-- AVAILABLE DATA follows --
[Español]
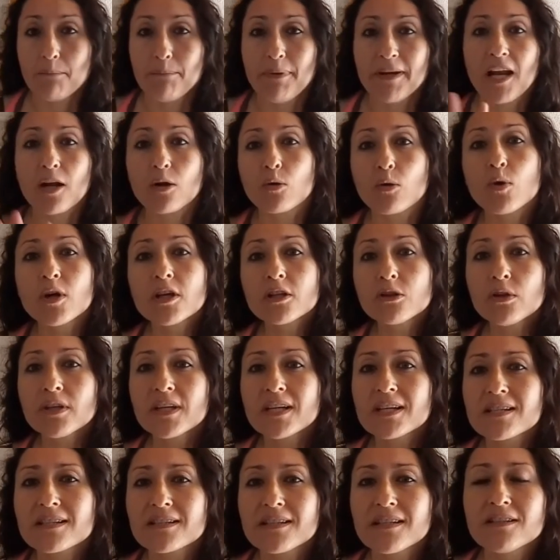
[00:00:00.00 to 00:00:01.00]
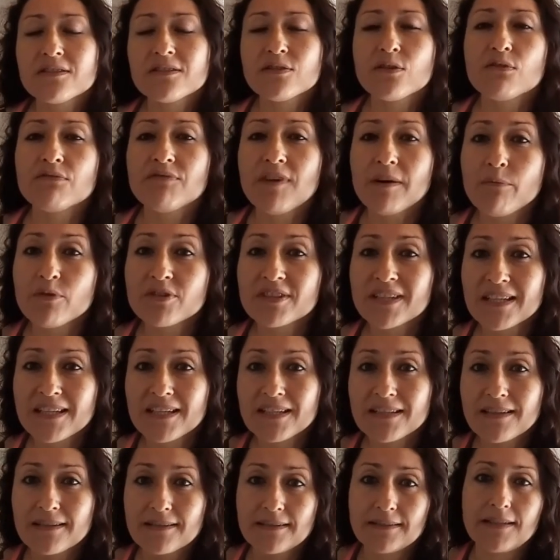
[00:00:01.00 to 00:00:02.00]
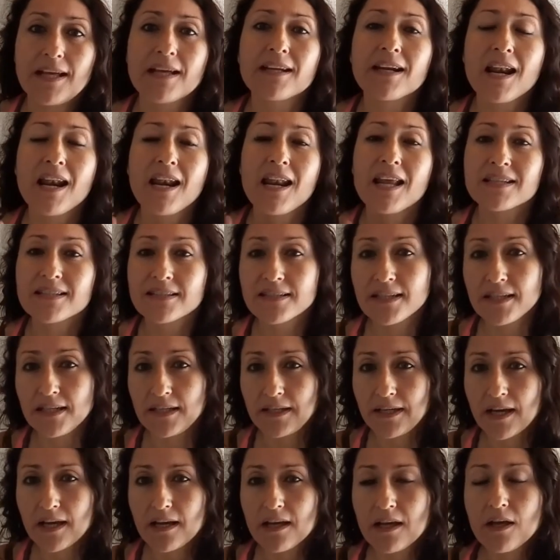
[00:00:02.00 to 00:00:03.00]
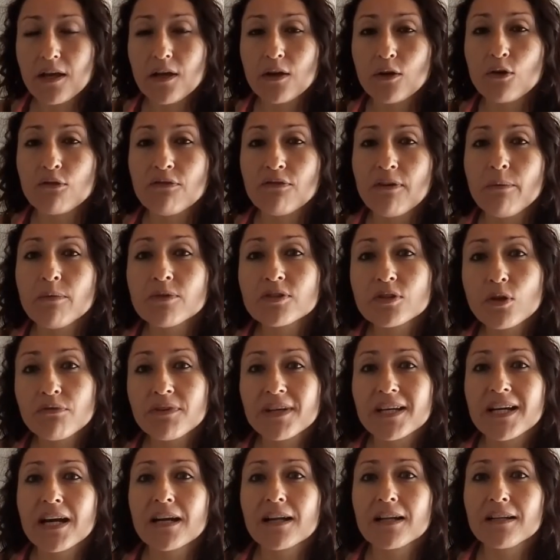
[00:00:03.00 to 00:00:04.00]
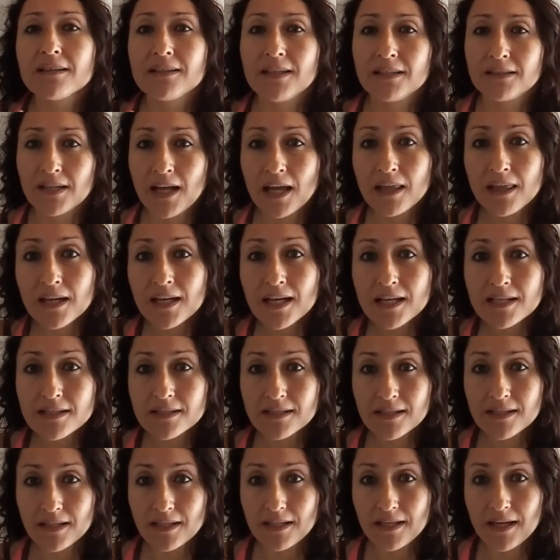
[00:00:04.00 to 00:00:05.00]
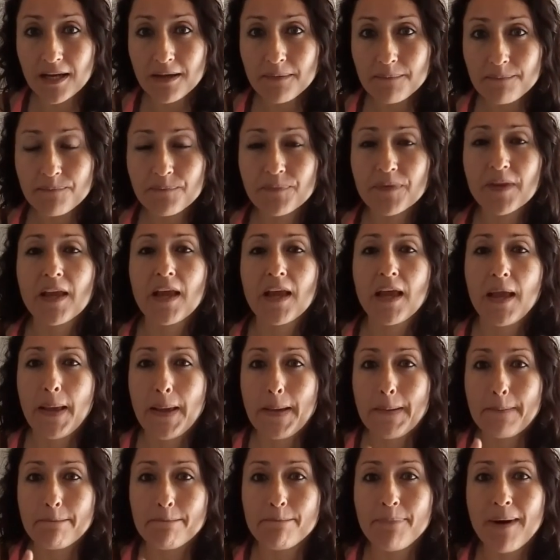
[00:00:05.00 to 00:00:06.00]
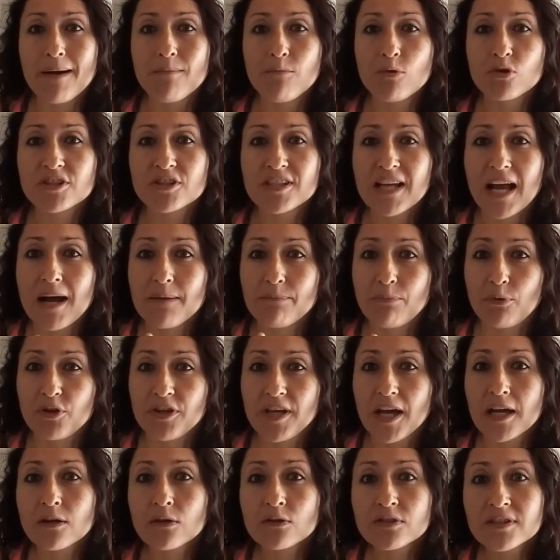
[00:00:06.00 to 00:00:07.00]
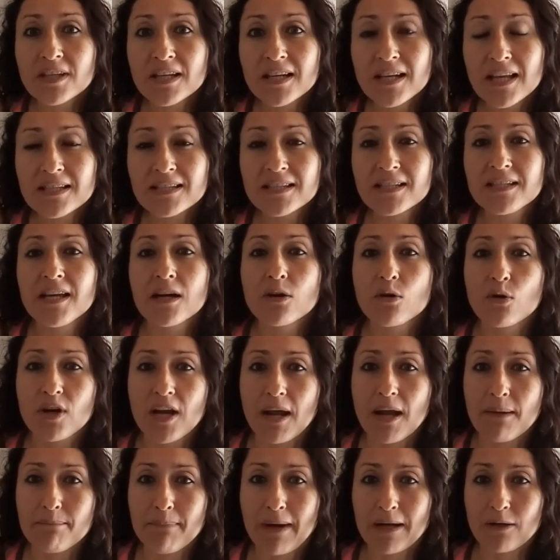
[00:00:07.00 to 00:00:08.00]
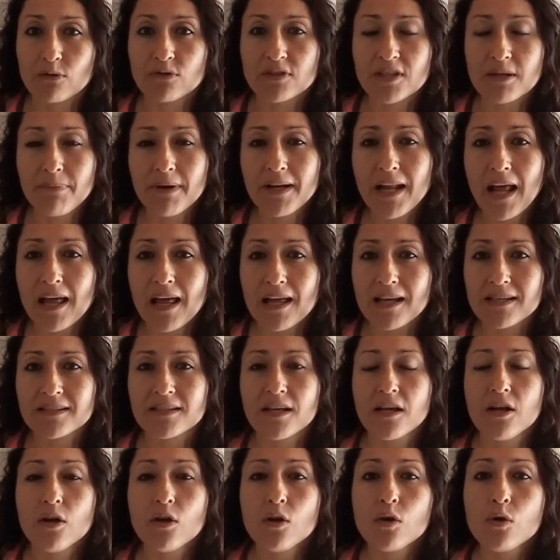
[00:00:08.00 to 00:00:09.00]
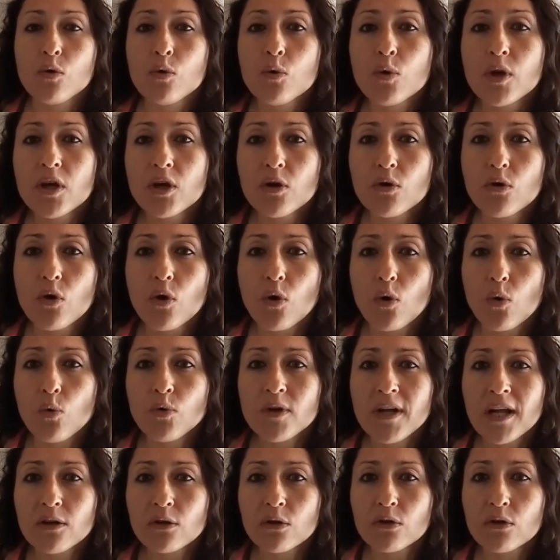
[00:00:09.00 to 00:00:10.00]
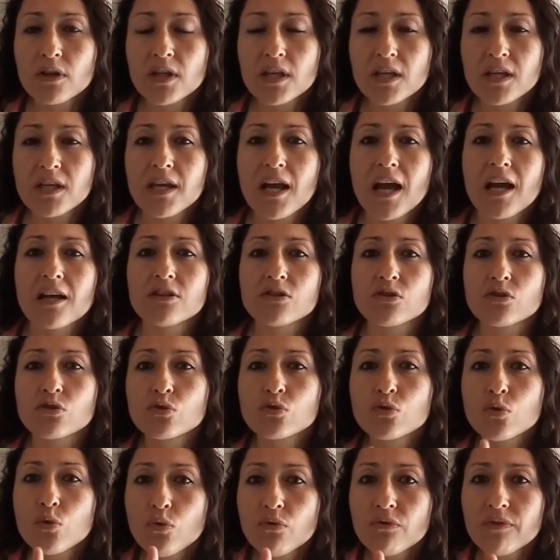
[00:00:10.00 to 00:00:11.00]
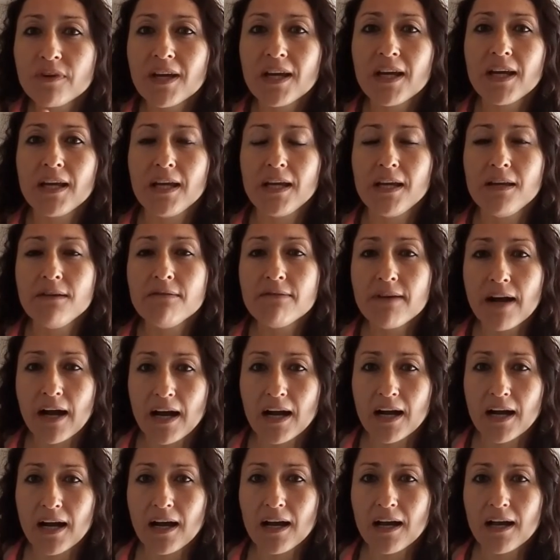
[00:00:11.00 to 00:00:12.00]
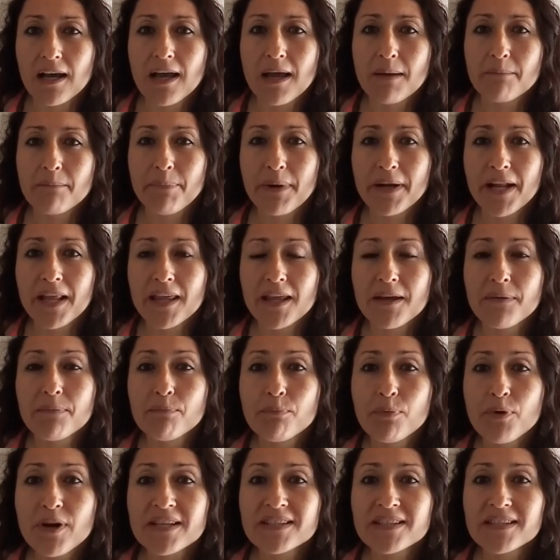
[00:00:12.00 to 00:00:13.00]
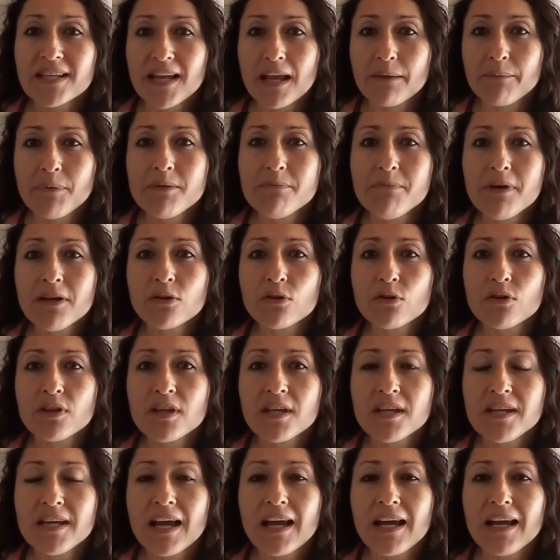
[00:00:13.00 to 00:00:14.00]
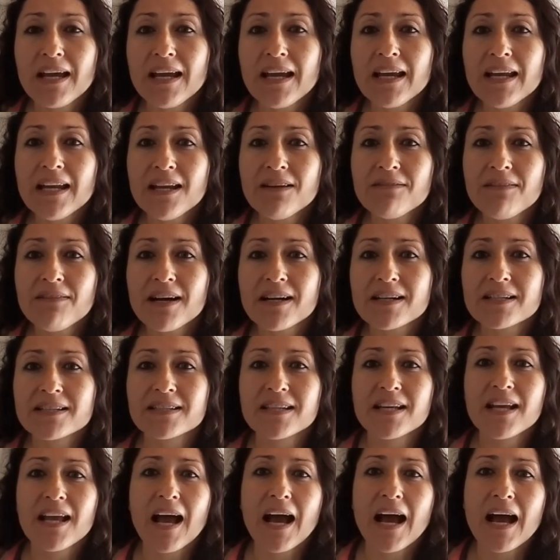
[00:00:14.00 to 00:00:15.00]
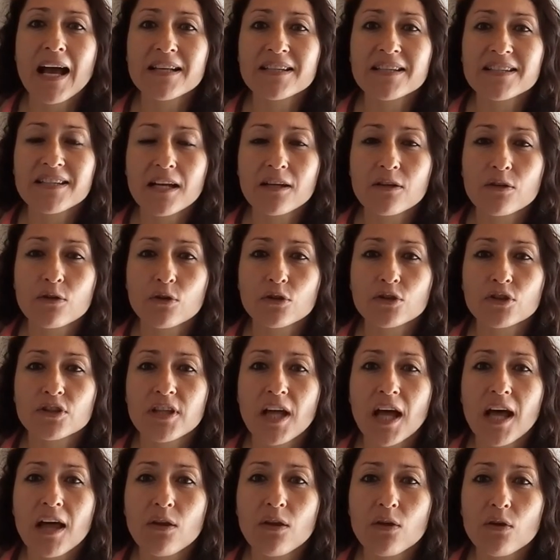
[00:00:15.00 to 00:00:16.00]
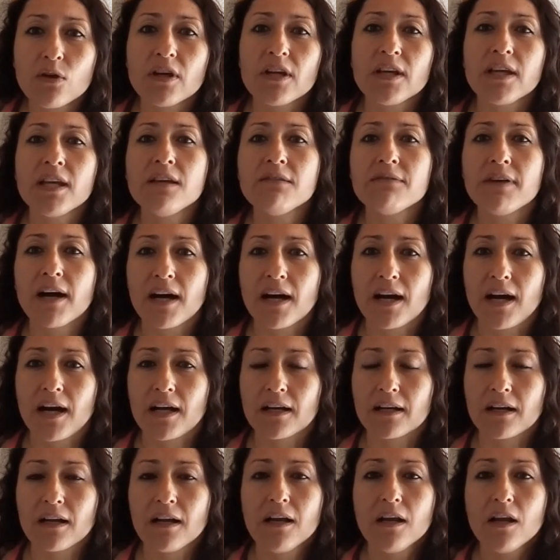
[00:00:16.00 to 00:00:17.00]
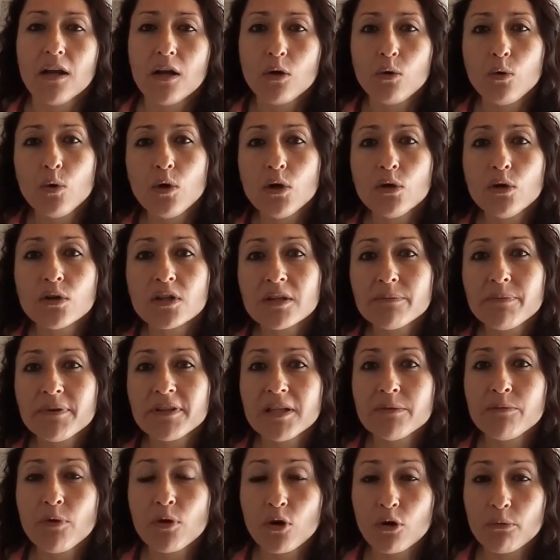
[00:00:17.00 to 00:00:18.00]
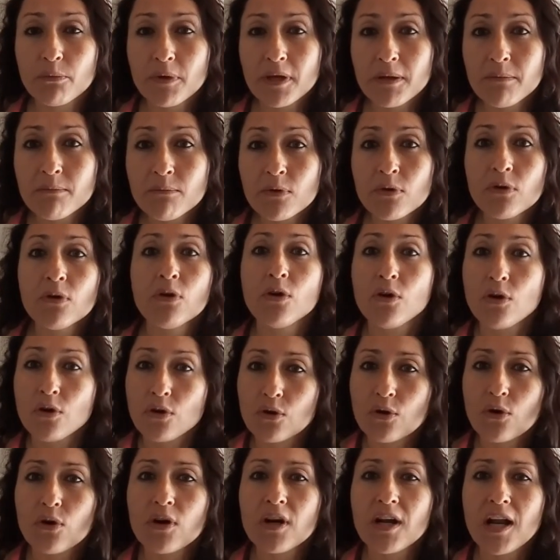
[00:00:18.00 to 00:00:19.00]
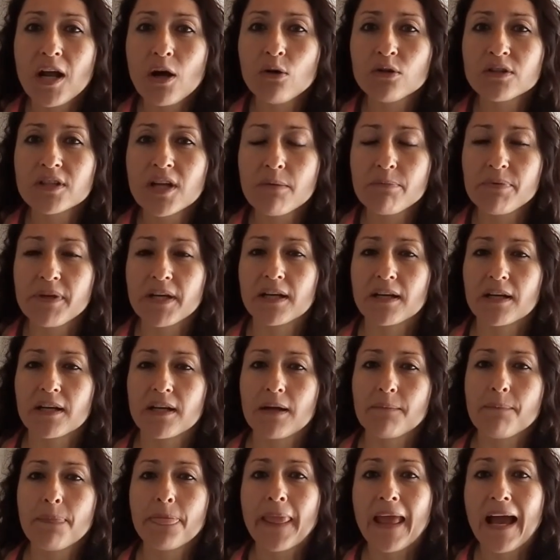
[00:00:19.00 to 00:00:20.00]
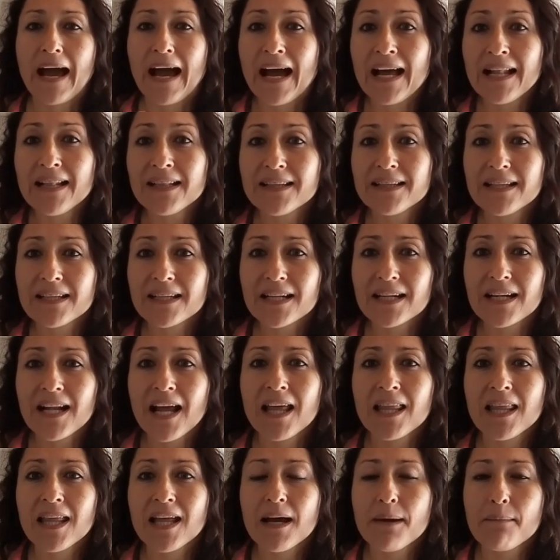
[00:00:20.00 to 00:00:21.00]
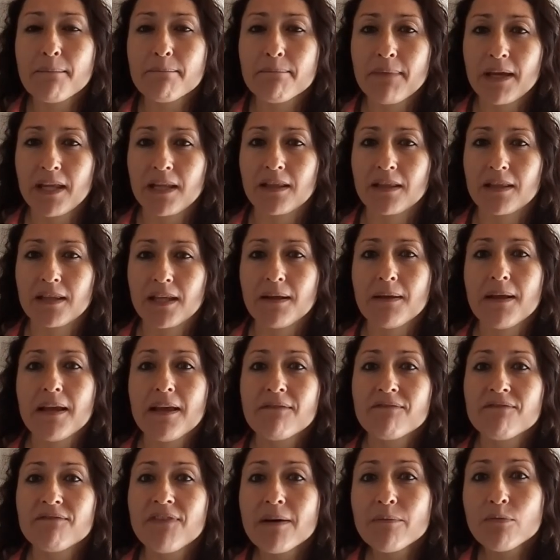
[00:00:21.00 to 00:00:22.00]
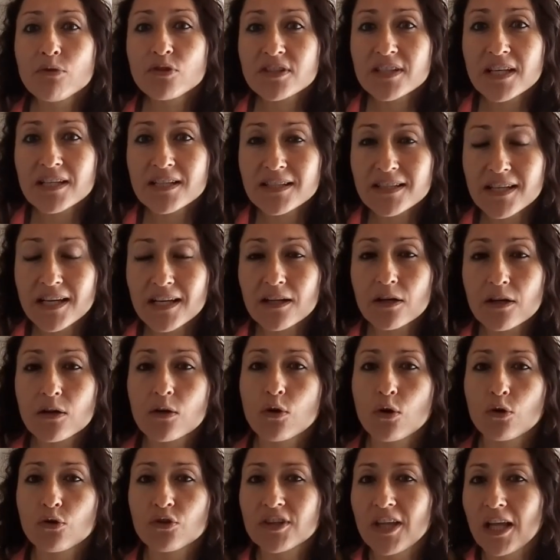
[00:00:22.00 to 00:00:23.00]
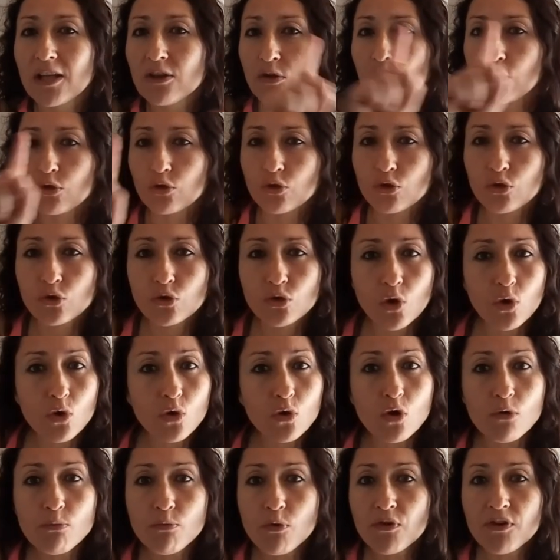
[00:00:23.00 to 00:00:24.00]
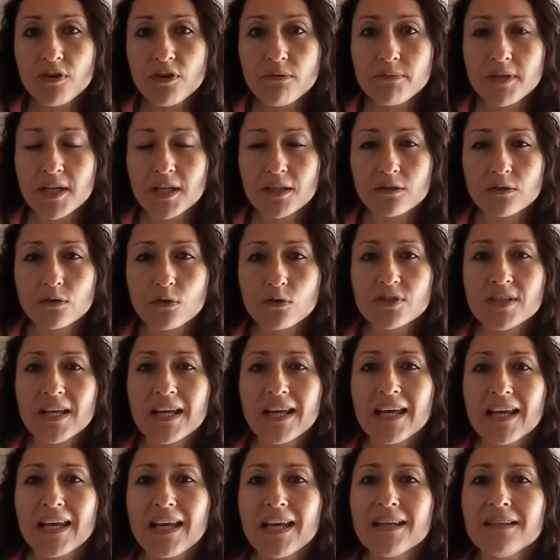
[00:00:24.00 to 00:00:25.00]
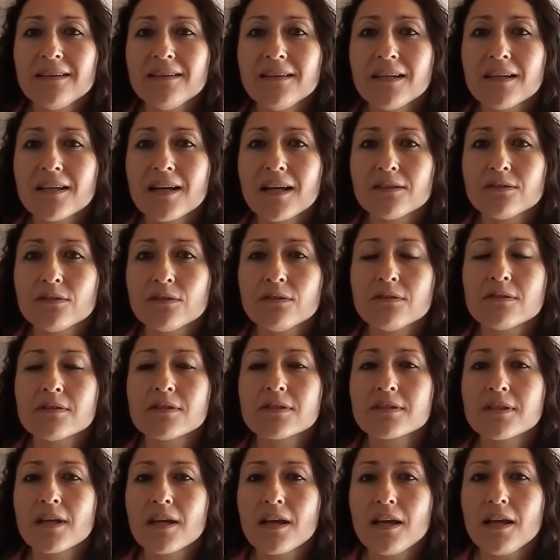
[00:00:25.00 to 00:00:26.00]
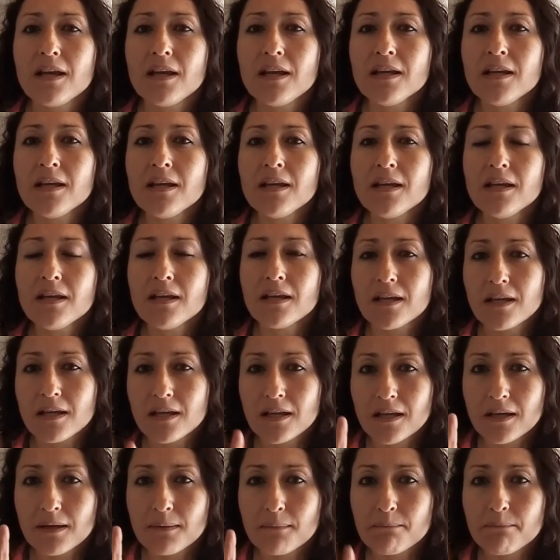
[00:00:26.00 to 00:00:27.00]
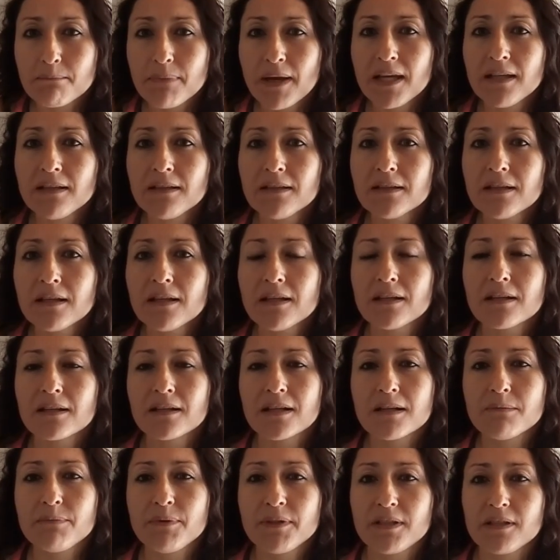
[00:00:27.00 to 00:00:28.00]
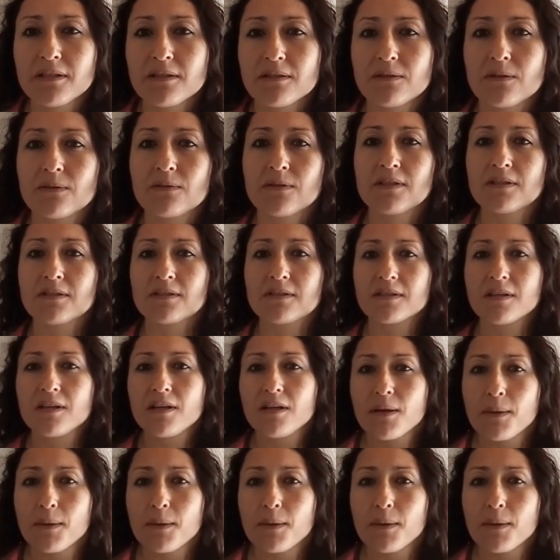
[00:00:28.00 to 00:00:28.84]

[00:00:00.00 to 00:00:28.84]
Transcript: Para el cuarto ejercicio vamos a necesitar la silla. Nos vamos a ubicar detrás de la silla. Vamos a apoyarnos en la silla con las manos separadas. Luego una rodilla sube y baja para después la misma rodilla elevarse hacia el costado y bajar. Luego repetimos lo mismo con la otra pierna, alternadamente. Vamos a hacer contando todos los movimientos entre 14 y 20 repeticiones.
-- AVAILABLE DATA concluded --
§ **TASK INSTRUCTIONS**
An exact copy of all the entries is required, and it must contain no pictures.

§ **TASK OUTPUT**
[Español]
[00:00:00.00 to 00:00:01.00]
[00:00:01.00 to 00:00:02.00]
[00:00:02.00 to 00:00:03.00]
[00:00:03.00 to 00:00:04.00]
[00:00:04.00 to 00:00:05.00]
[00:00:05.00 to 00:00:06.00]
[00:00:06.00 to 00:00:07.00]
[00:00:07.00 to 00:00:08.00]
[00:00:08.00 to 00:00:09.00]
[00:00:09.00 to 00:00:10.00]
[00:00:10.00 to 00:00:11.00]
[00:00:11.00 to 00:00:12.00]
[00:00:12.00 to 00:00:13.00]
[00:00:13.00 to 00:00:14.00]
[00:00:14.00 to 00:00:15.00]
[00:00:15.00 to 00:00:16.00]
[00:00:16.00 to 00:00:17.00]
[00:00:17.00 to 00:00:18.00]
[00:00:18.00 to 00:00:19.00]
[00:00:19.00 to 00:00:20.00]
[00:00:20.00 to 00:00:21.00]
[00:00:21.00 to 00:00:22.00]
[00:00:22.00 to 00:00:23.00]
[00:00:23.00 to 00:00:24.00]
[00:00:24.00 to 00:00:25.00]
[00:00:25.00 to 00:00:26.00]
[00:00:26.00 to 00:00:27.00]
[00:00:27.00 to 00:00:28.00]
[00:00:28.00 to 00:00:28.84]

[00:00:00.00 to 00:00:28.84]
Transcript: Para el cuarto ejercicio vamos a necesitar la silla. Nos vamos a ubicar detrás de la silla. Vamos a apoyarnos en la silla con las manos separadas. Luego una rodilla sube y baja para después la misma rodilla elevarse hacia el costado y bajar. Luego repetimos lo mismo con la otra pierna, alternadamente. Vamos a hacer contando todos los movimientos entre 14 y 20 repeticiones.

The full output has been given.